Goal of the exercise -> Please print exactly the lines below, from the start of the material up to and including the line with "[00:00:03.00 to 00:00:04.00]", but none of the pictures.

Input ->
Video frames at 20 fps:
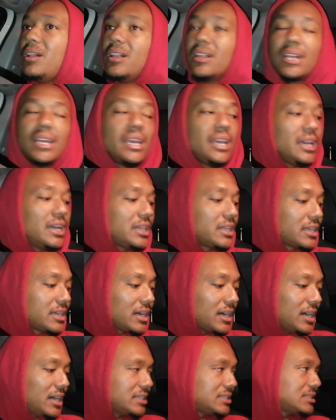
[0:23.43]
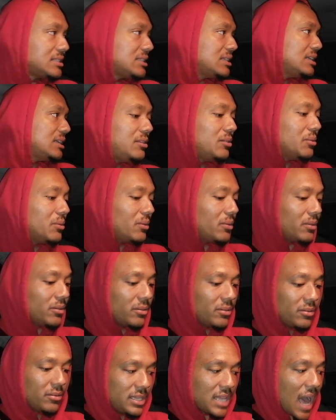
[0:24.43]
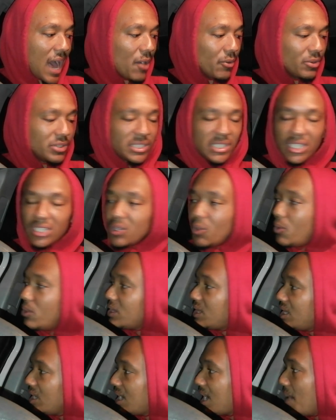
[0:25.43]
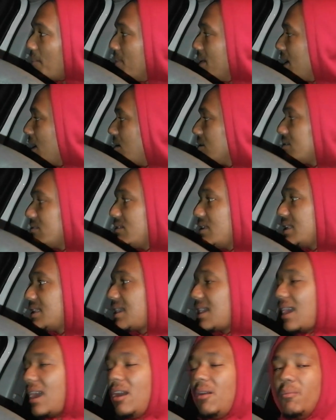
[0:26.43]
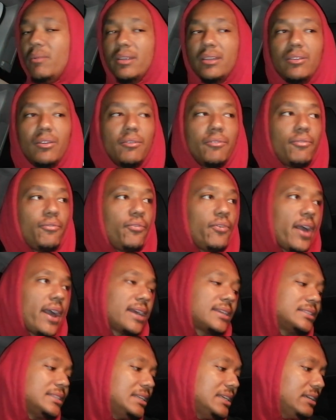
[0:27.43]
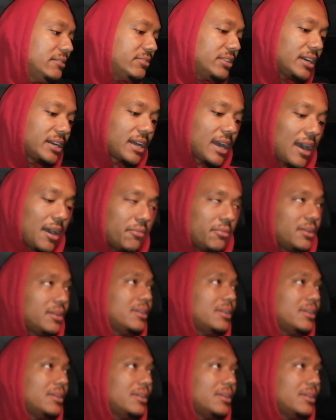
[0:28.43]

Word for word: milking it, cuz. Yo, now it's just water coming out of that cow, man. Yo, facts, leave the cow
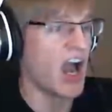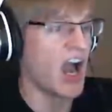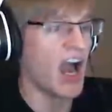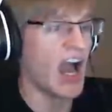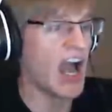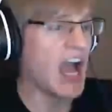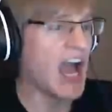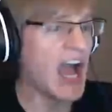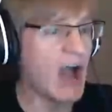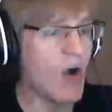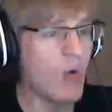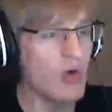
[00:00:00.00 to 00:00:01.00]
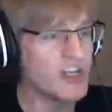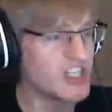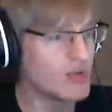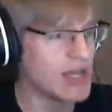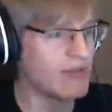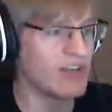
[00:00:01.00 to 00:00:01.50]
How would
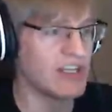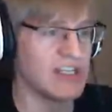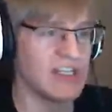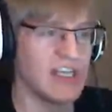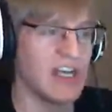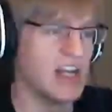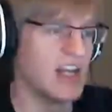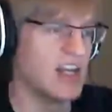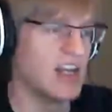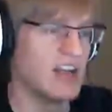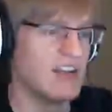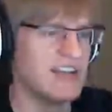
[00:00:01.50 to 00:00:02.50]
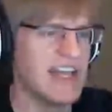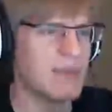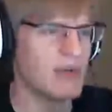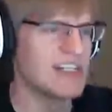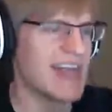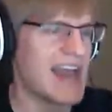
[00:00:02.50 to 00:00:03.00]
you even... Name
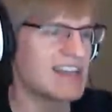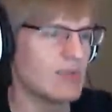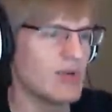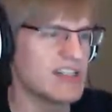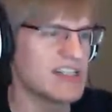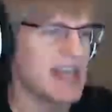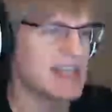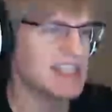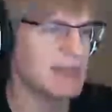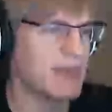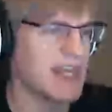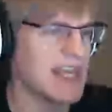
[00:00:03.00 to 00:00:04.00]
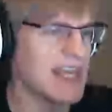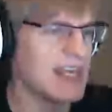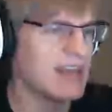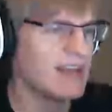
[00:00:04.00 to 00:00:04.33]
redacted? What is this, SCP?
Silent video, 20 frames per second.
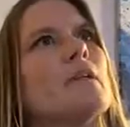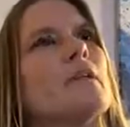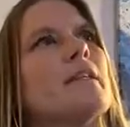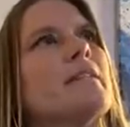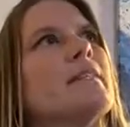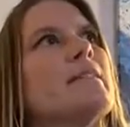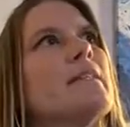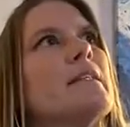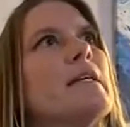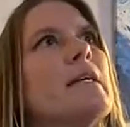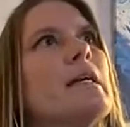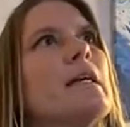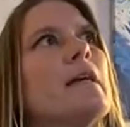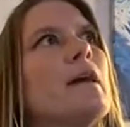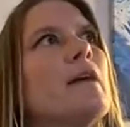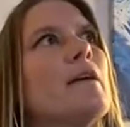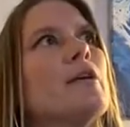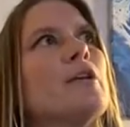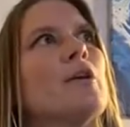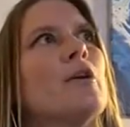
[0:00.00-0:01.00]
let's see,
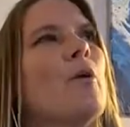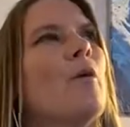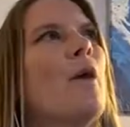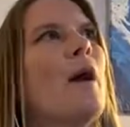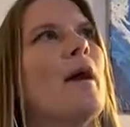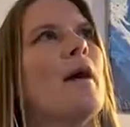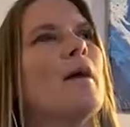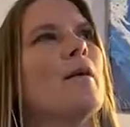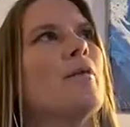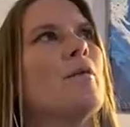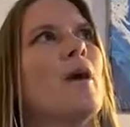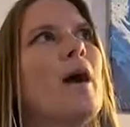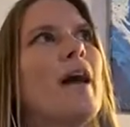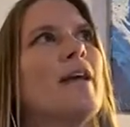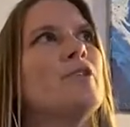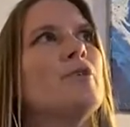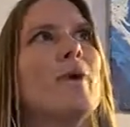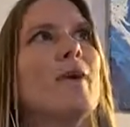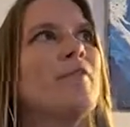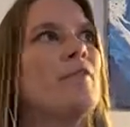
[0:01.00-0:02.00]

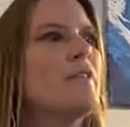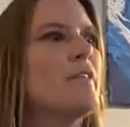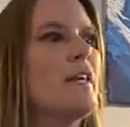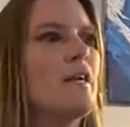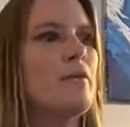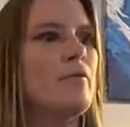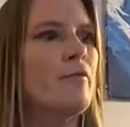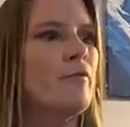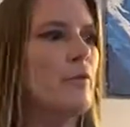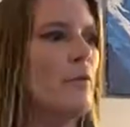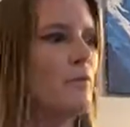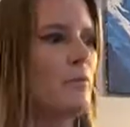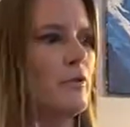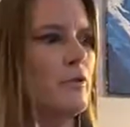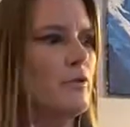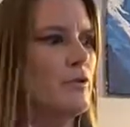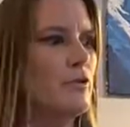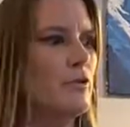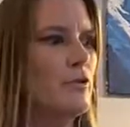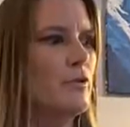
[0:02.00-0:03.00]
I do everything from,
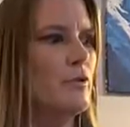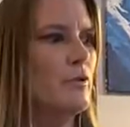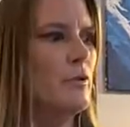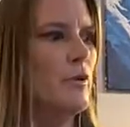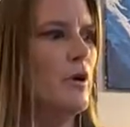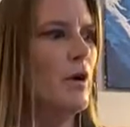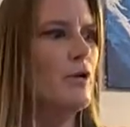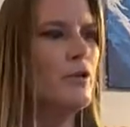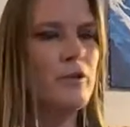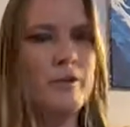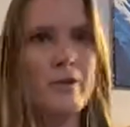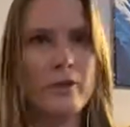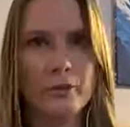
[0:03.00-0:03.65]
under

Output for this exercise ->
Video frames at 20 fps:
[0:23.43]
[0:24.43]
[0:25.43]
[0:26.43]
[0:27.43]
[0:28.43]

Word for word: milking it, cuz. Yo, now it's just water coming out of that cow, man. Yo, facts, leave the cow
[00:00:00.00 to 00:00:01.00]
[00:00:01.00 to 00:00:01.50]
How would
[00:00:01.50 to 00:00:02.50]
[00:00:02.50 to 00:00:03.00]
you even... Name
[00:00:03.00 to 00:00:04.00]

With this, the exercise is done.